-- DATA EXTRACT --
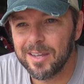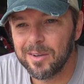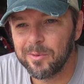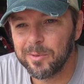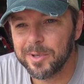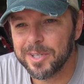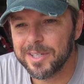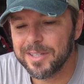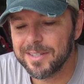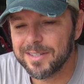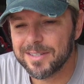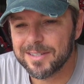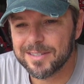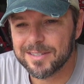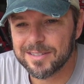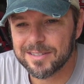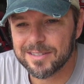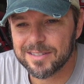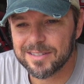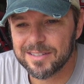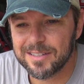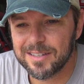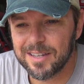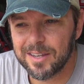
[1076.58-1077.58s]

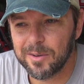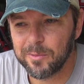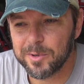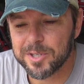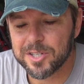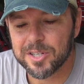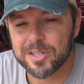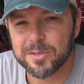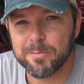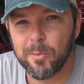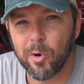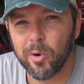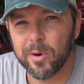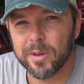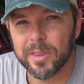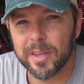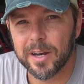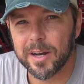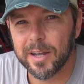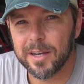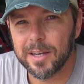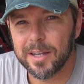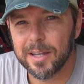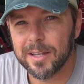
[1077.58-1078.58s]
was just more
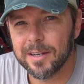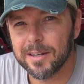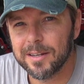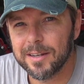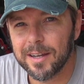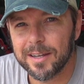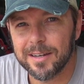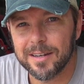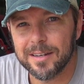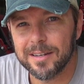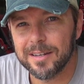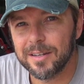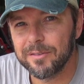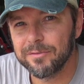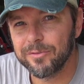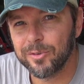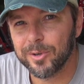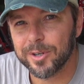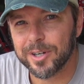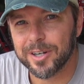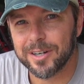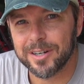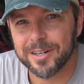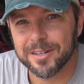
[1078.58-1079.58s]
than I needed. I didn't need
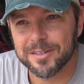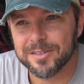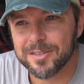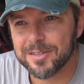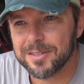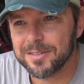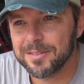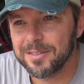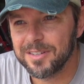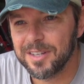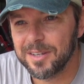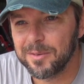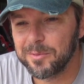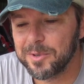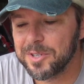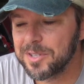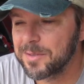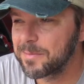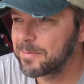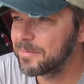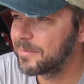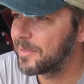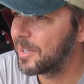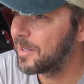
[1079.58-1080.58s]
4 cars. It
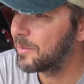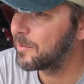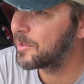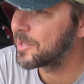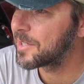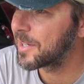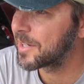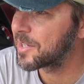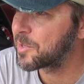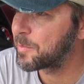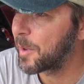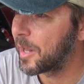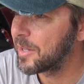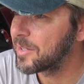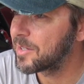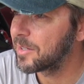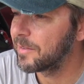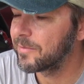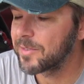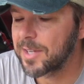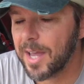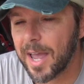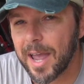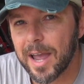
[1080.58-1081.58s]
was
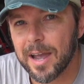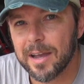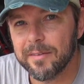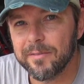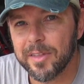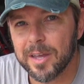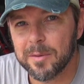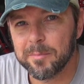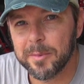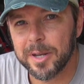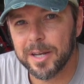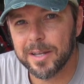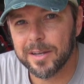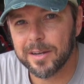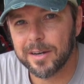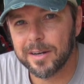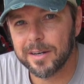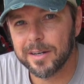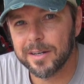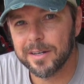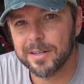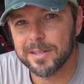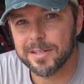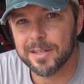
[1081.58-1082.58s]
expensive to have that many
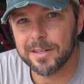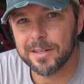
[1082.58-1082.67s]
cars,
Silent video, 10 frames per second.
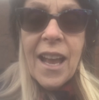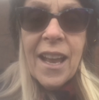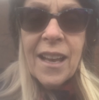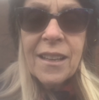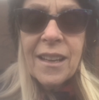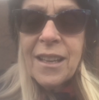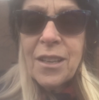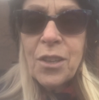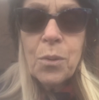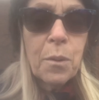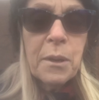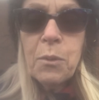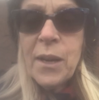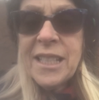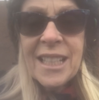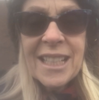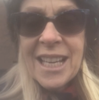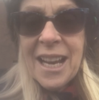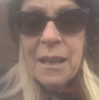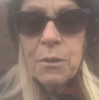and you will be wasting
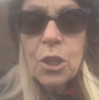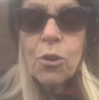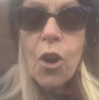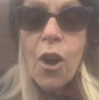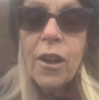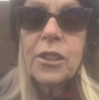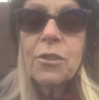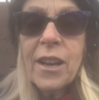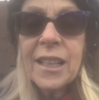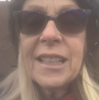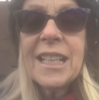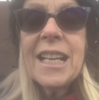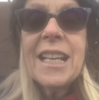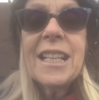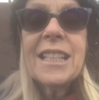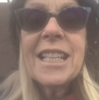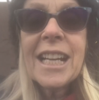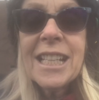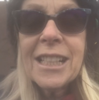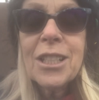time. So call directly.
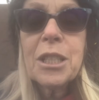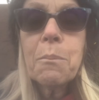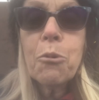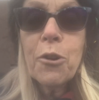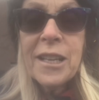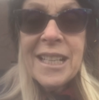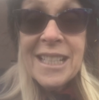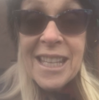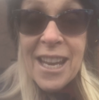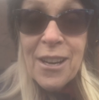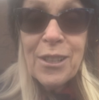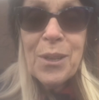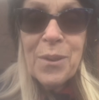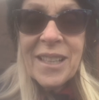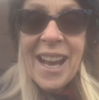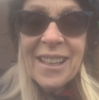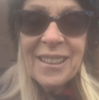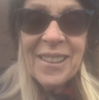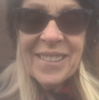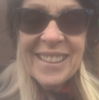Technical support is there. You are not
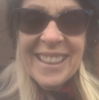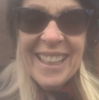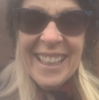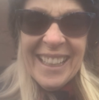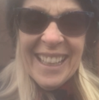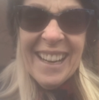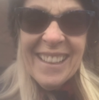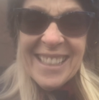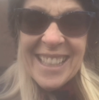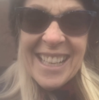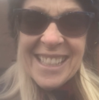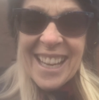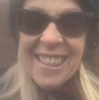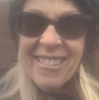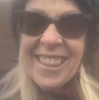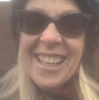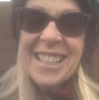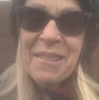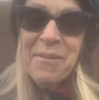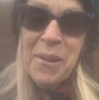alone. All right, did I say 3
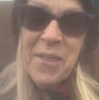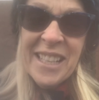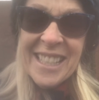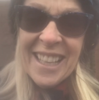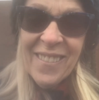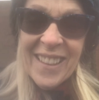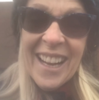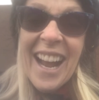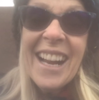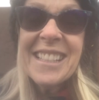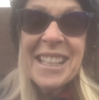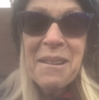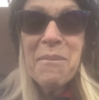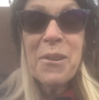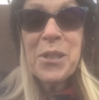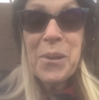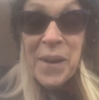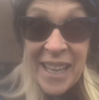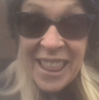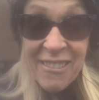things about myself? I said about
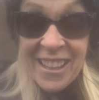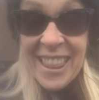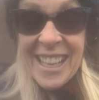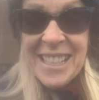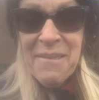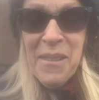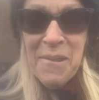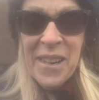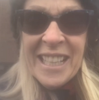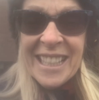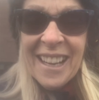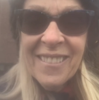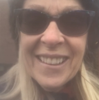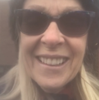23 things about myself.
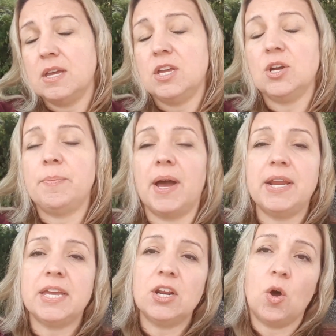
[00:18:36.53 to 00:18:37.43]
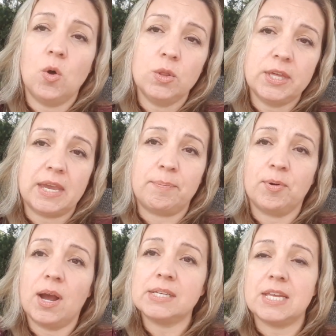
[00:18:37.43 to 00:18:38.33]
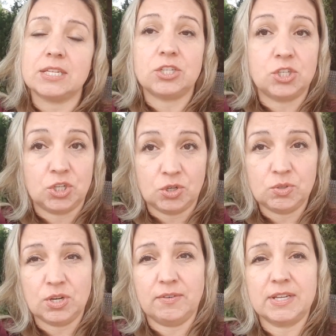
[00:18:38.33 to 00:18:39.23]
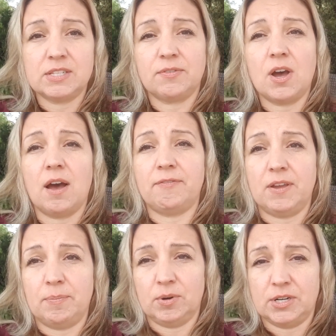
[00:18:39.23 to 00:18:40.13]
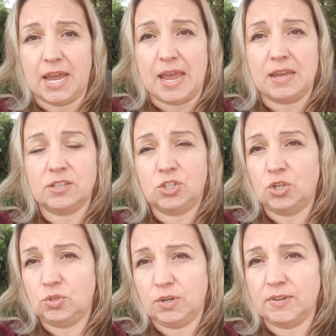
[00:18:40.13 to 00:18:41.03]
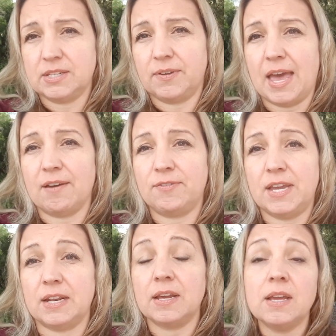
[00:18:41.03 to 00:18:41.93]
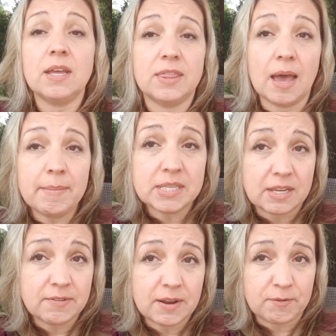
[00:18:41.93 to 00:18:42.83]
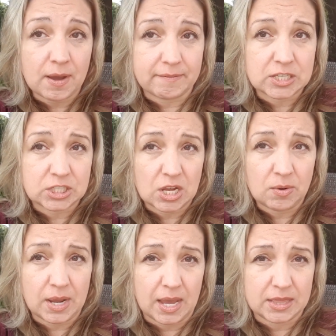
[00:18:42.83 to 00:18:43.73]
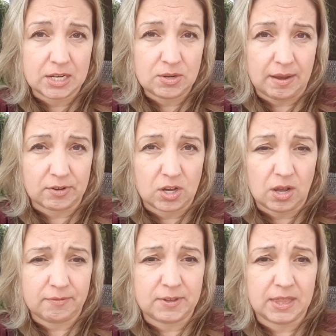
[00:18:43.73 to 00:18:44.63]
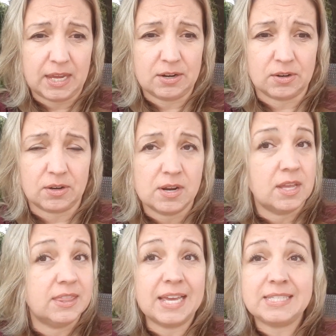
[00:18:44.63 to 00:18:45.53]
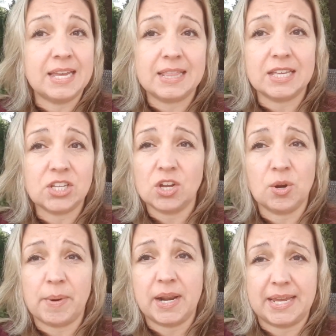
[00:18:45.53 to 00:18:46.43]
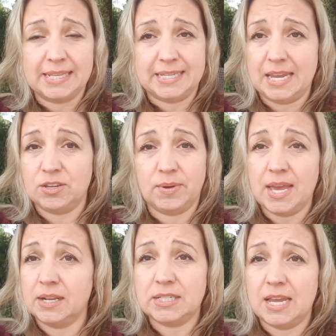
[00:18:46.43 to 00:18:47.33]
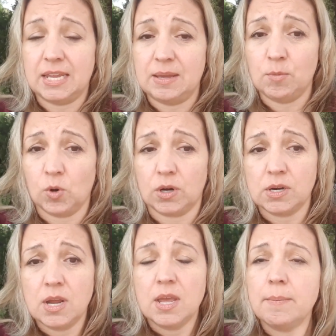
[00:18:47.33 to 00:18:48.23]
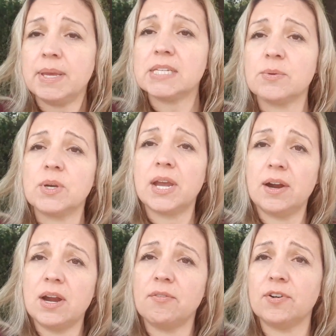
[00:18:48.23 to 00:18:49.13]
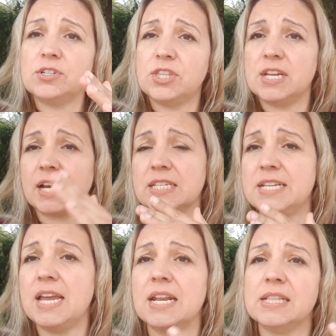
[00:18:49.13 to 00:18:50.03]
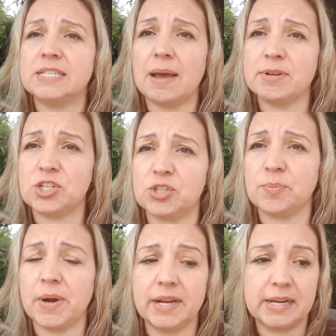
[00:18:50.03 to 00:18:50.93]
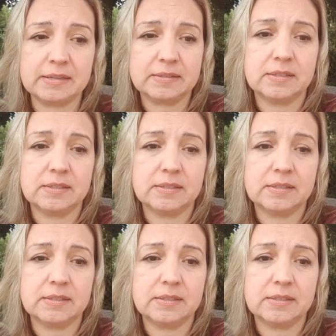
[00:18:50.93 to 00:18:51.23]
Your body can only process 2 servings of coffee per day, 2 servings of caffeine. That means even if you have a soda and then you have a coffee later, that's it. That's all your body can take. You can't take any more because it will carry over into the next day and it damages your body.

-- REQUIRED WORK --
Repeat each line of the records above exactly, but do not copy the pictures.

-- COMPLETED TASK --
[1076.58-1077.58s]

[1077.58-1078.58s]
was just more
[1078.58-1079.58s]
than I needed. I didn't need
[1079.58-1080.58s]
4 cars. It
[1080.58-1081.58s]
was
[1081.58-1082.58s]
expensive to have that many
[1082.58-1082.67s]
cars,
Silent video, 10 frames per second.
and you will be wasting
time. So call directly.
Technical support is there. You are not
alone. All right, did I say 3
things about myself? I said about
23 things about myself.
[00:18:36.53 to 00:18:37.43]
[00:18:37.43 to 00:18:38.33]
[00:18:38.33 to 00:18:39.23]
[00:18:39.23 to 00:18:40.13]
[00:18:40.13 to 00:18:41.03]
[00:18:41.03 to 00:18:41.93]
[00:18:41.93 to 00:18:42.83]
[00:18:42.83 to 00:18:43.73]
[00:18:43.73 to 00:18:44.63]
[00:18:44.63 to 00:18:45.53]
[00:18:45.53 to 00:18:46.43]
[00:18:46.43 to 00:18:47.33]
[00:18:47.33 to 00:18:48.23]
[00:18:48.23 to 00:18:49.13]
[00:18:49.13 to 00:18:50.03]
[00:18:50.03 to 00:18:50.93]
[00:18:50.93 to 00:18:51.23]
Your body can only process 2 servings of coffee per day, 2 servings of caffeine. That means even if you have a soda and then you have a coffee later, that's it. That's all your body can take. You can't take any more because it will carry over into the next day and it damages your body.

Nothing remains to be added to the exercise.